June 18, 2013 at 11:05 am
Can someone please explain if there would be data loss when using FORCE SERVICE for database mirroring failover, if the database mirroring session has been setup up in the HIGH SAFETY mode ?
Thanks
June 19, 2013 at 7:25 am
Presuming the definition of "loss" includes "data is unrecoverable on the Principal after the outage"....
The answer is the most hated expression "it depends". Given the conditions where the Force Service command can be used (Principal down, Witness OFF or connected to Mirror), the potential definitely exists for data loss. See the following link for more detail. http://msdn.microsoft.com/en-us/library/ms189270.aspx
The "potential" component relates to queued transaction log blocks that were being transmitted but not yet committed to disk on the Mirror when the Principal went down. If your system is particularly active the potential for loss is high...based on a collision of the failure and the transmit/commit cycle. If your system is not so active and the Mirror failure occurred when the Mirror was synchronized there would be no loss.
HTH
mreed
Pragmatic Works
June 19, 2013 at 7:34 am
Thanks for your reply ,
Maybe my understanding is wrong here
I was under the impression , that the transaction would be committed on the principal only after it has been applied to the mirror, when in HIGH SAFETY mode. So I cannot get my head around data loss occurring , or
does it mean the user work that is not yet committed to the principal would be lost ?
June 19, 2013 at 9:03 am
You are indeed correct regarding the simultaneous commit...I had to go back to a document I prepared a couple years ago to find the answer.
In high safety mode the synchronization workflow consists of two major steps...

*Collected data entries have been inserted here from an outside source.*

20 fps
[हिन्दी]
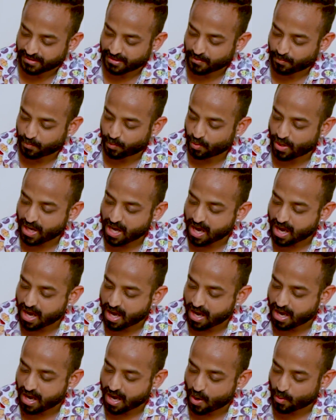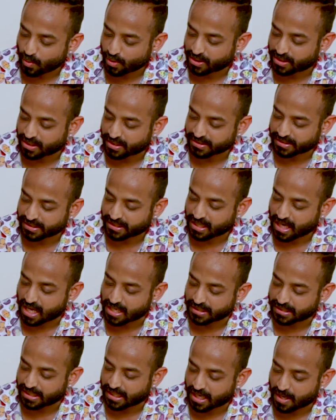ये पूरा आउट कर दे
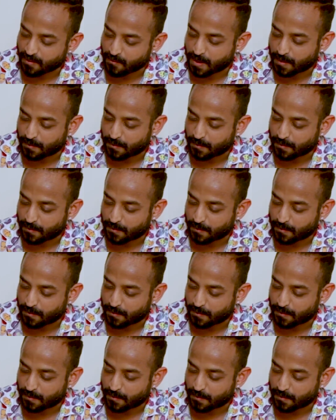कांदे काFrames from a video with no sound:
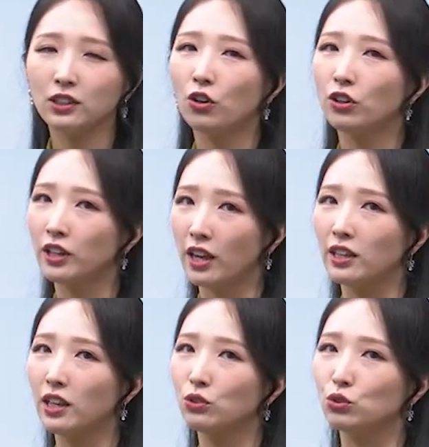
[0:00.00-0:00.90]
거를
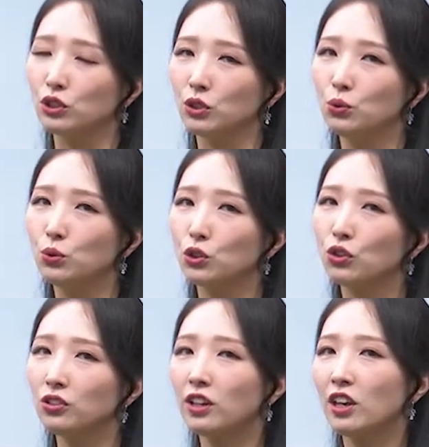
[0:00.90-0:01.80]
얘기해 주시고
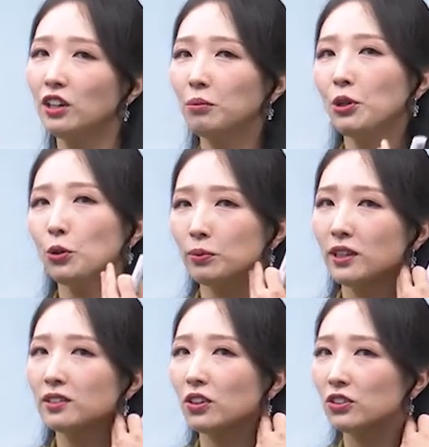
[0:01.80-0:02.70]
저는 되게 흥미롭게
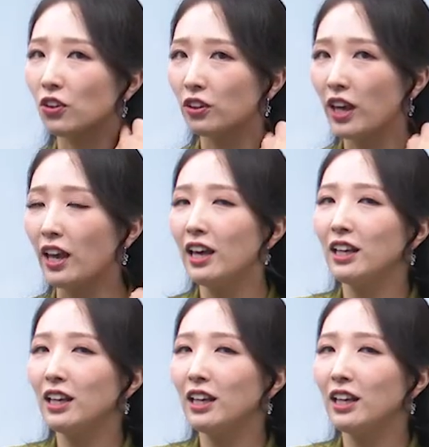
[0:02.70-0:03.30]
들었던 게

...Transmitting and committing the transaction log blocks to disk on both mirror participants
...Applying and committing the transactions to the database
I have an image of the workflow shows the issue pretty clearly. I will post as soon as I can...might take an hour or so...and I will update this thread with a link. The bottom line is there is window of opportunity for transaction loss between the time the transaction is logged on the Principal and the time the Principal sends a commit request to the Mirror.
June 19, 2013 at 1:55 pm
Thank you for taking the time to clear my confusion 🙂
June 19, 2013 at 3:13 pm
I am still working on adding the image to the thread....
June 20, 2013 at 5:10 am
HTH
MReedSQLBI
Pragmatic Works
June 20, 2013 at 7:55 am
So the potential for data loss, would exist anywhere between steps 1 and 5 as shown in your diagram.
Since the transaction is not committed on the PRINCIPAL, there is "real world" data loss and not a "database world" data loss as in case of HIGH Performance mode, that's was the root cause of all the confusion.